# Aim of the exercise:
Exactly as they appear, output all of the records. Skip any images.

Collected data
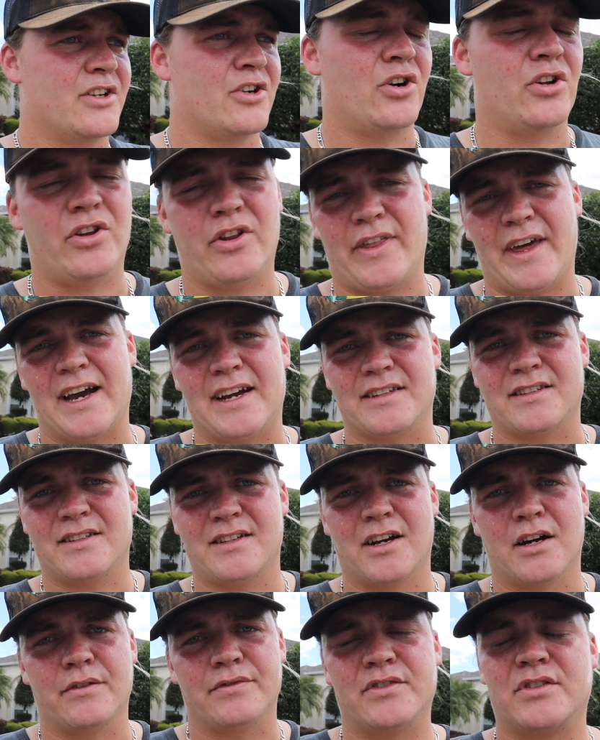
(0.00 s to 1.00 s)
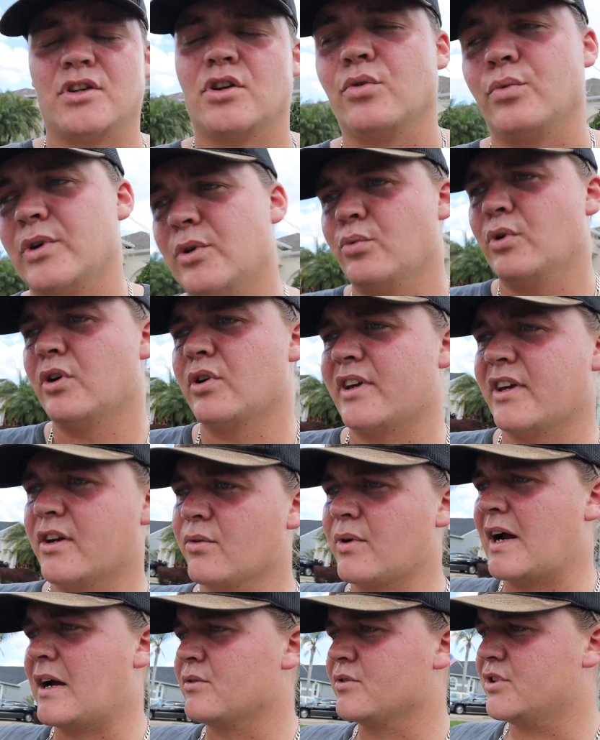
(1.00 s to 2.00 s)
and all of that stuff. So we will get
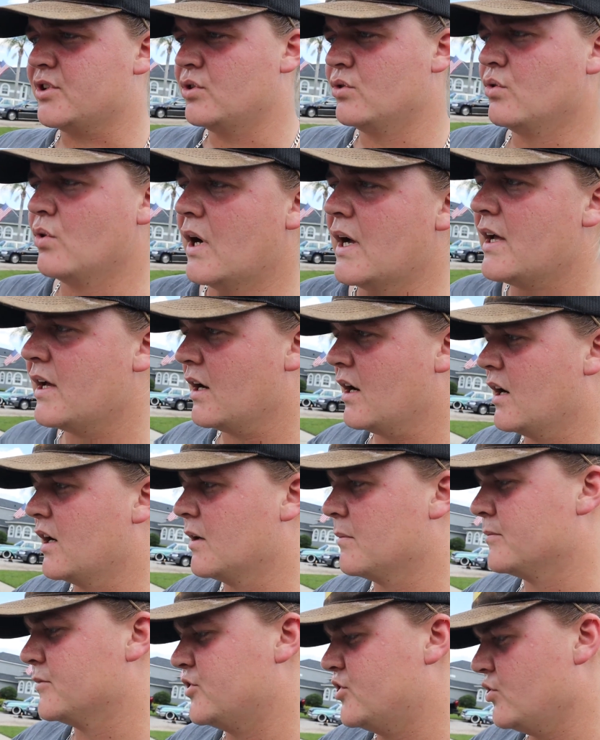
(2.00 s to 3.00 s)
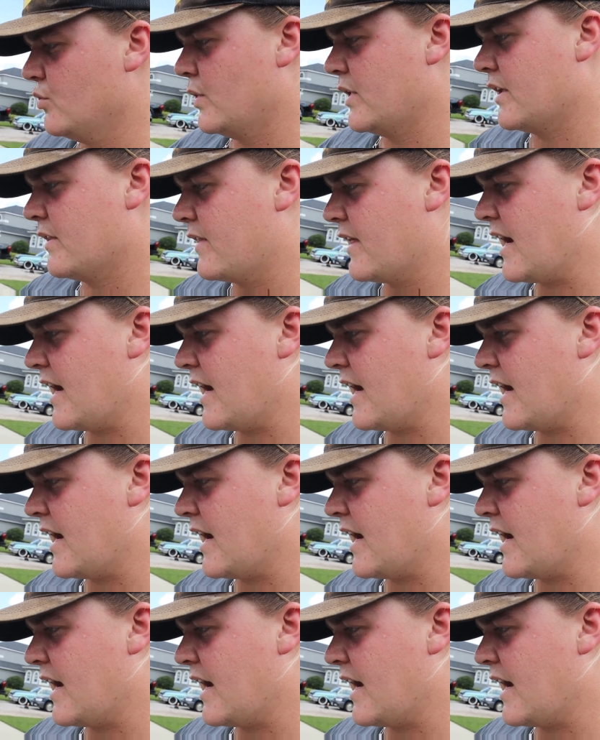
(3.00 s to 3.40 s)
around to doing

# Your solution:
(0.00 s to 1.00 s)
(1.00 s to 2.00 s)
and all of that stuff. So we will get
(2.00 s to 3.00 s)
(3.00 s to 3.40 s)
around to doing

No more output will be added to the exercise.